## Work instruction
The entries below are to be restated exactly, and their images are to be omitted.

## Task input
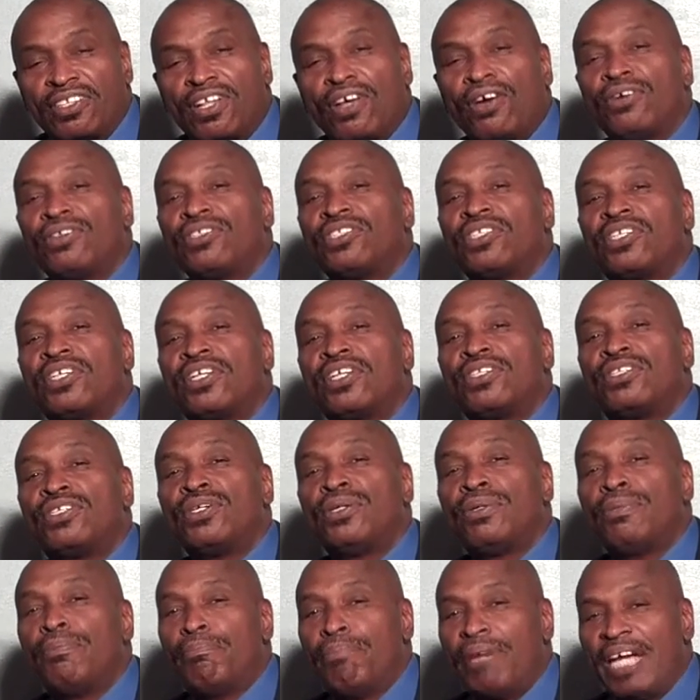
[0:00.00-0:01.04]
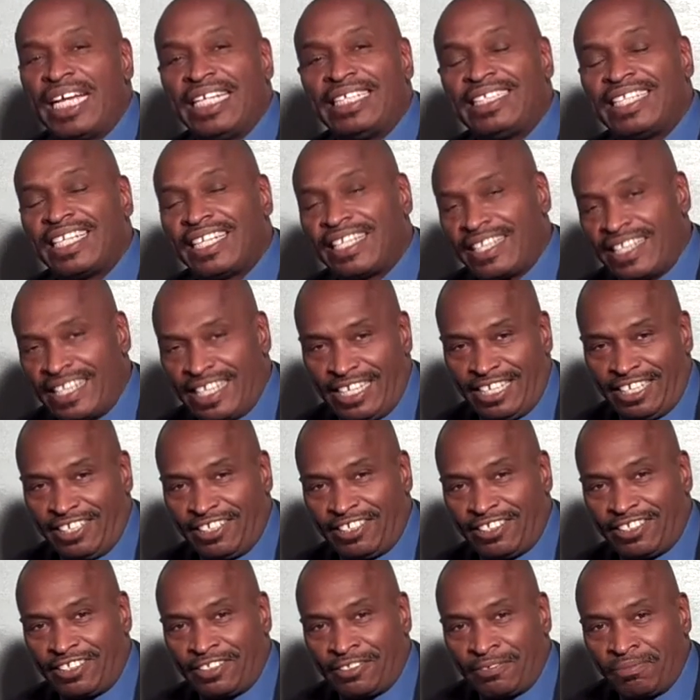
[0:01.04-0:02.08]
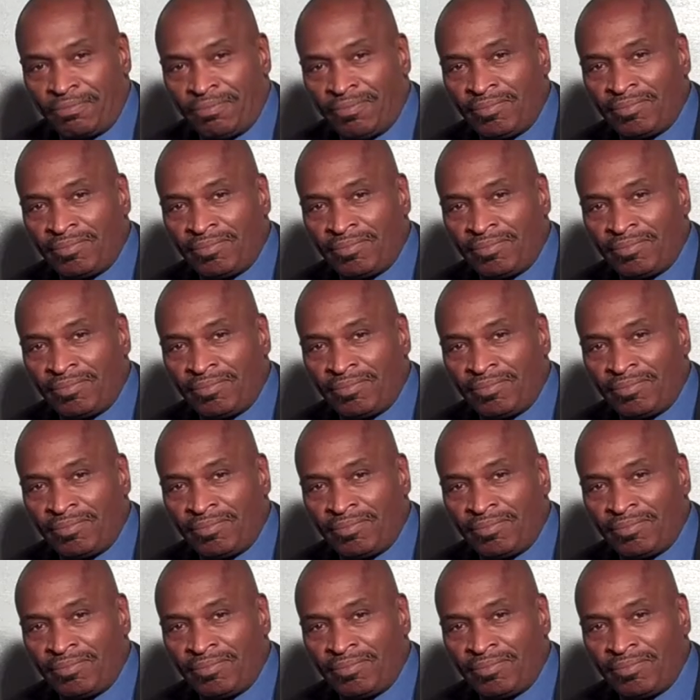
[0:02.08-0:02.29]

Those are the two basic things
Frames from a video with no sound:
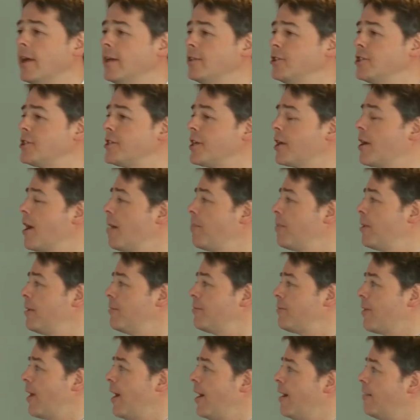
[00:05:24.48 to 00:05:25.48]
just a couple
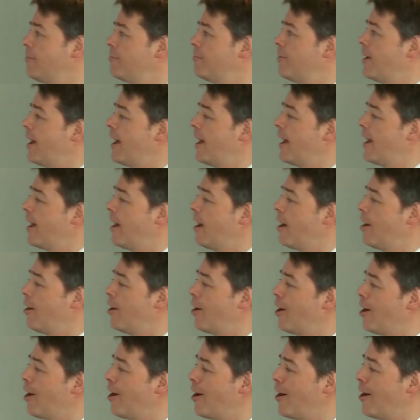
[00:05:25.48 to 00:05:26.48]

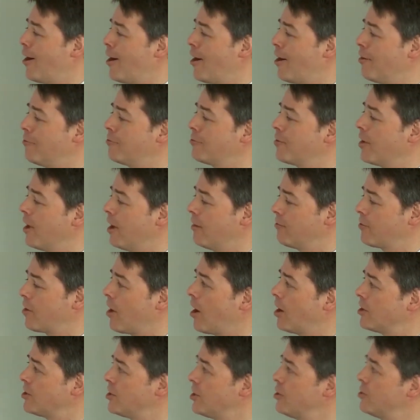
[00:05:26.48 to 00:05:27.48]
of
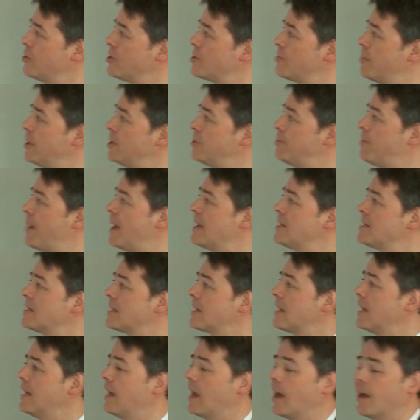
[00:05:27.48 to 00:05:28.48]
cartoons, which
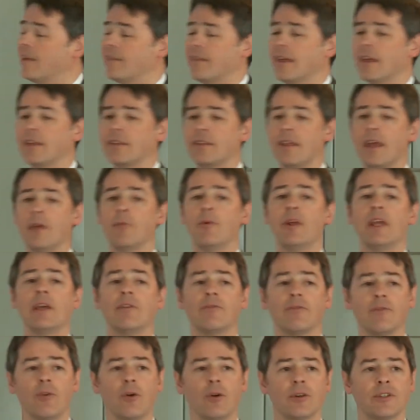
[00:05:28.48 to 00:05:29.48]
basically I think they
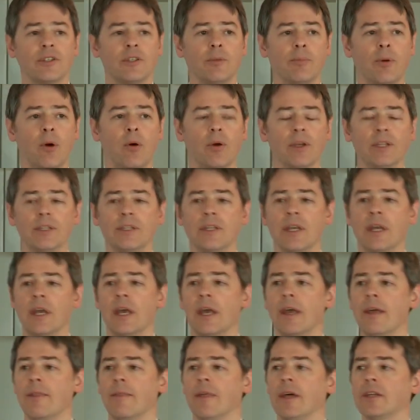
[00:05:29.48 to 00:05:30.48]
reinforce the point
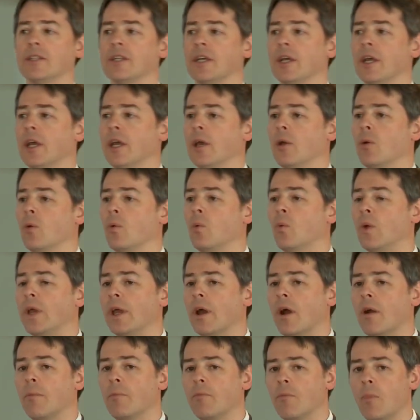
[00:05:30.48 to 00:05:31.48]
that
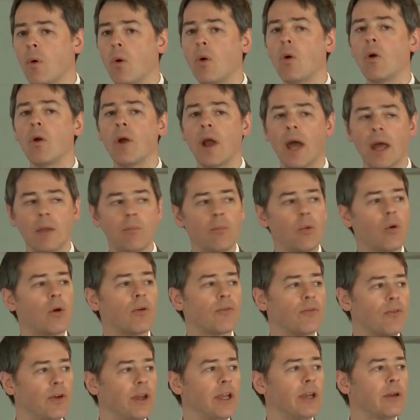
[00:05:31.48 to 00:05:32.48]
we are more and
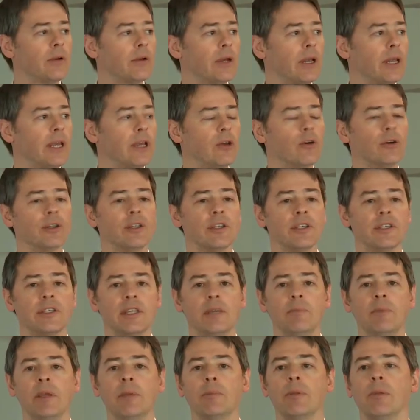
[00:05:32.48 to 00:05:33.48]
more frequently going to
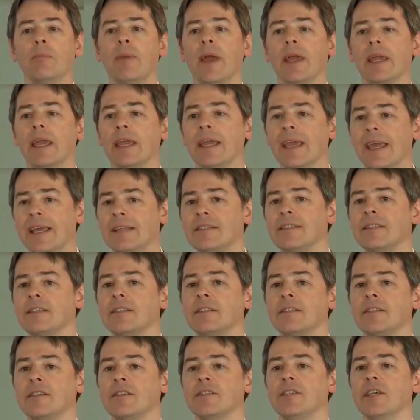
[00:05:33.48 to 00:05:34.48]
see people making
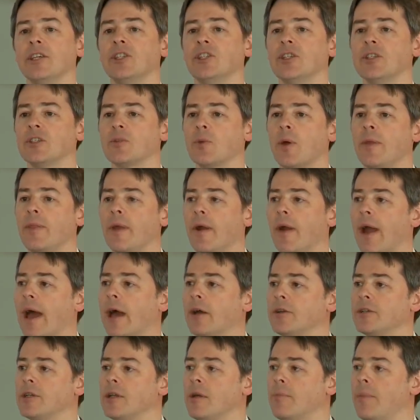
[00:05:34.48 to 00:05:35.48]
instant decisions when they're
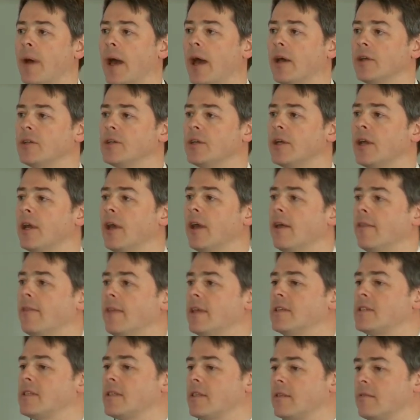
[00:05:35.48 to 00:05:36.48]
out and about.
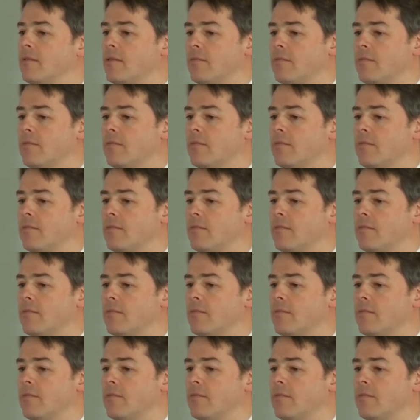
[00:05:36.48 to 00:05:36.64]
This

## Expected answer
[0:00.00-0:01.04]
[0:01.04-0:02.08]
[0:02.08-0:02.29]

Those are the two basic things
Frames from a video with no sound:
[00:05:24.48 to 00:05:25.48]
just a couple
[00:05:25.48 to 00:05:26.48]

[00:05:26.48 to 00:05:27.48]
of
[00:05:27.48 to 00:05:28.48]
cartoons, which
[00:05:28.48 to 00:05:29.48]
basically I think they
[00:05:29.48 to 00:05:30.48]
reinforce the point
[00:05:30.48 to 00:05:31.48]
that
[00:05:31.48 to 00:05:32.48]
we are more and
[00:05:32.48 to 00:05:33.48]
more frequently going to
[00:05:33.48 to 00:05:34.48]
see people making
[00:05:34.48 to 00:05:35.48]
instant decisions when they're
[00:05:35.48 to 00:05:36.48]
out and about.
[00:05:36.48 to 00:05:36.64]
This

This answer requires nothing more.